Lise asked, "Did Gottlieb get leave from the Hitler Jugend?"
Esther shook her head. "I'm afraid not. He's stuck somewhere out in the provinces, communing with his shovel." Heinrich's laugh wasn't far from a giggle. He hadn't been ideal material for the Hitler Jugend; he was slow and ungainly and nearsighted and none too strong. But, by God, his spade had always gleamed, blade and handle both. He'd seen at once that survival lay in that direction, and he'd been right. He hadn't been an analyst yet, but he'd already thought like one.Communing with his shovel. He'd have to remember that. He could tell it at the office. Who hadn't gone through the Hitler Jugend?
"Come on," Anna said, appearing behind Esther as if by magic. The Gimpel girls were off like three brown-haired shots.
Esther nodded to Heinrich and Lise. "Here we are," she said.
"Yes." Heinrich nodded, too. "Here we are. There were times this past year when I wouldn't have given a pfennig for our chances, but here we are."
"What can I get you?" Esther asked.
"Beer will do," he answered.
"For me, too, please," Lise said.
They followed Esther toward the kitchen. Susanna sat on the sofa, scotch on the table in front of her. She got up to hug Heinrich and Lise. She and Heinrich each raised an eyebrow at the other. They were, in a way, veterans of the same campaign. It hadn't lasted long and there hadn't been many casualties, but it could have been much worse, and they both knew it.
"Did you ever find new bridge partners?" Susanna asked him.
"We play every now and then, but not regularly, not the way we used to," he replied. "Willi and I still get along fine at work, but…"
"Yes. But," Lise said pointedly. "It's hard to play cards with somebody who tried to seduce your husband and then tried to kill him." Heinrich wondered which of Erika's transgressions his wife resented more. Since asking would have landed him in hotter water than knowing was worth, he expected he'd go right on wondering.
Esther came back with two steins of pale gold pilsner. "Here you are." She gave Heinrich one and Lise the other.
"Thanks." Heinrich sipped. He nodded appreciatively. "Is that-?"
"Pilsner Urquell?" Esther said it before he could. She nodded, too. "It's good beer. And besides, buying it sends the Czechs a little money. They deserve all the help we can give them." Her usually sunny face clouded for a moment. "Anyone who wants to get away from the Reich deserves all the help we can give them."

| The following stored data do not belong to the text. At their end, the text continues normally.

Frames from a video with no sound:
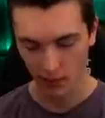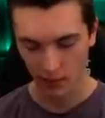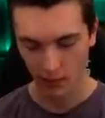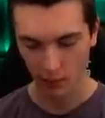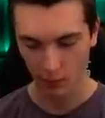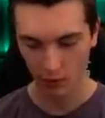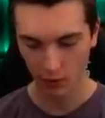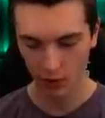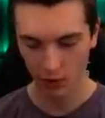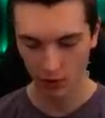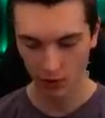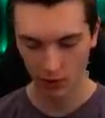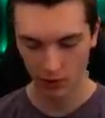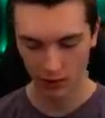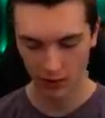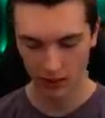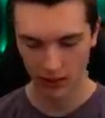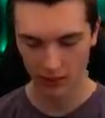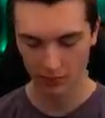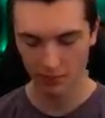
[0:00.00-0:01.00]
We're gonna
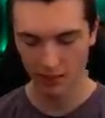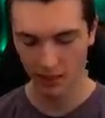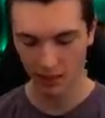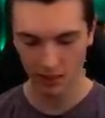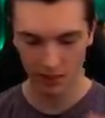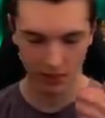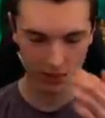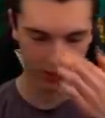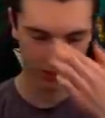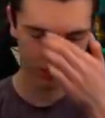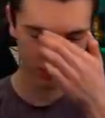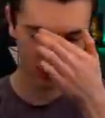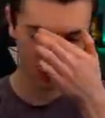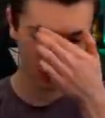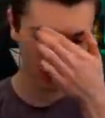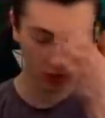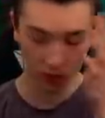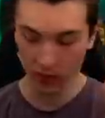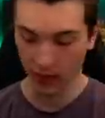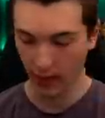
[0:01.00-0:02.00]
uh, I'm not gonna do. I'm just gonna
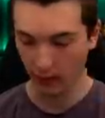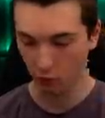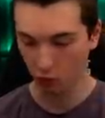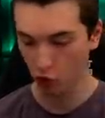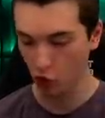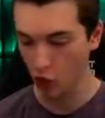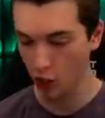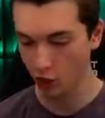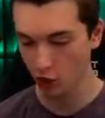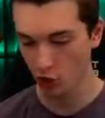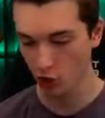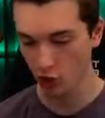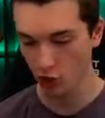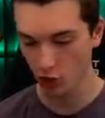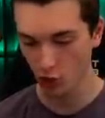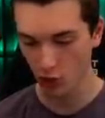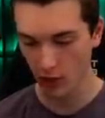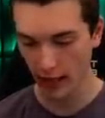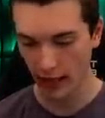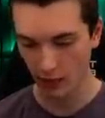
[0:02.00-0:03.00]
do that. Just gonna do
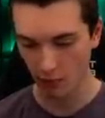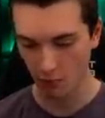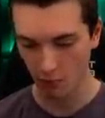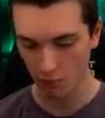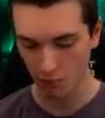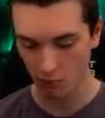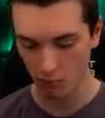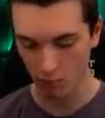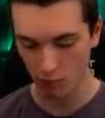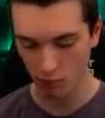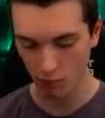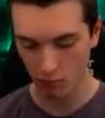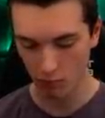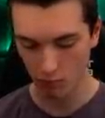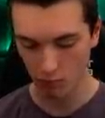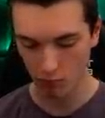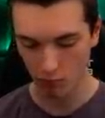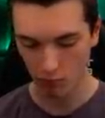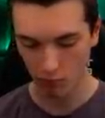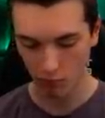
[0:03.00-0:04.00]
that.
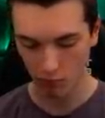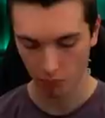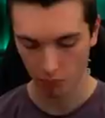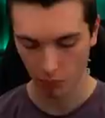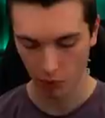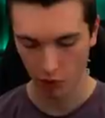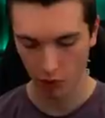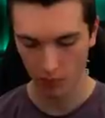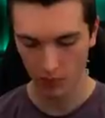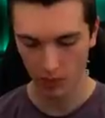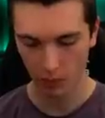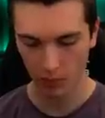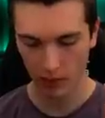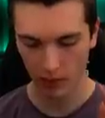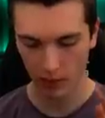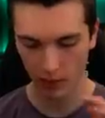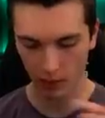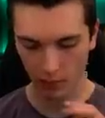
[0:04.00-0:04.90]
Gonna Mini P E K K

"Omayn,"Lise said softly. She and Heinrich and Esther and Susanna all smiled. That particular pronunciation of the word ordinary Germans said asamen was one Jews could only use among themselves, which meant it was one they couldn't use very often. Hearing it reminded Heinrich he was part of a small but very special club.
"Where's Walther?" he asked, at the same time as Lise was saying, "What smells so good?"
"I'm carving the goose," Walther called from the kitchen, answering both questions at the same time. He added, "It probably won't be the neatest job in the world, because the joints aren't quite in the same places as they are on a capon. But the taste won't change. Esther's responsible for that."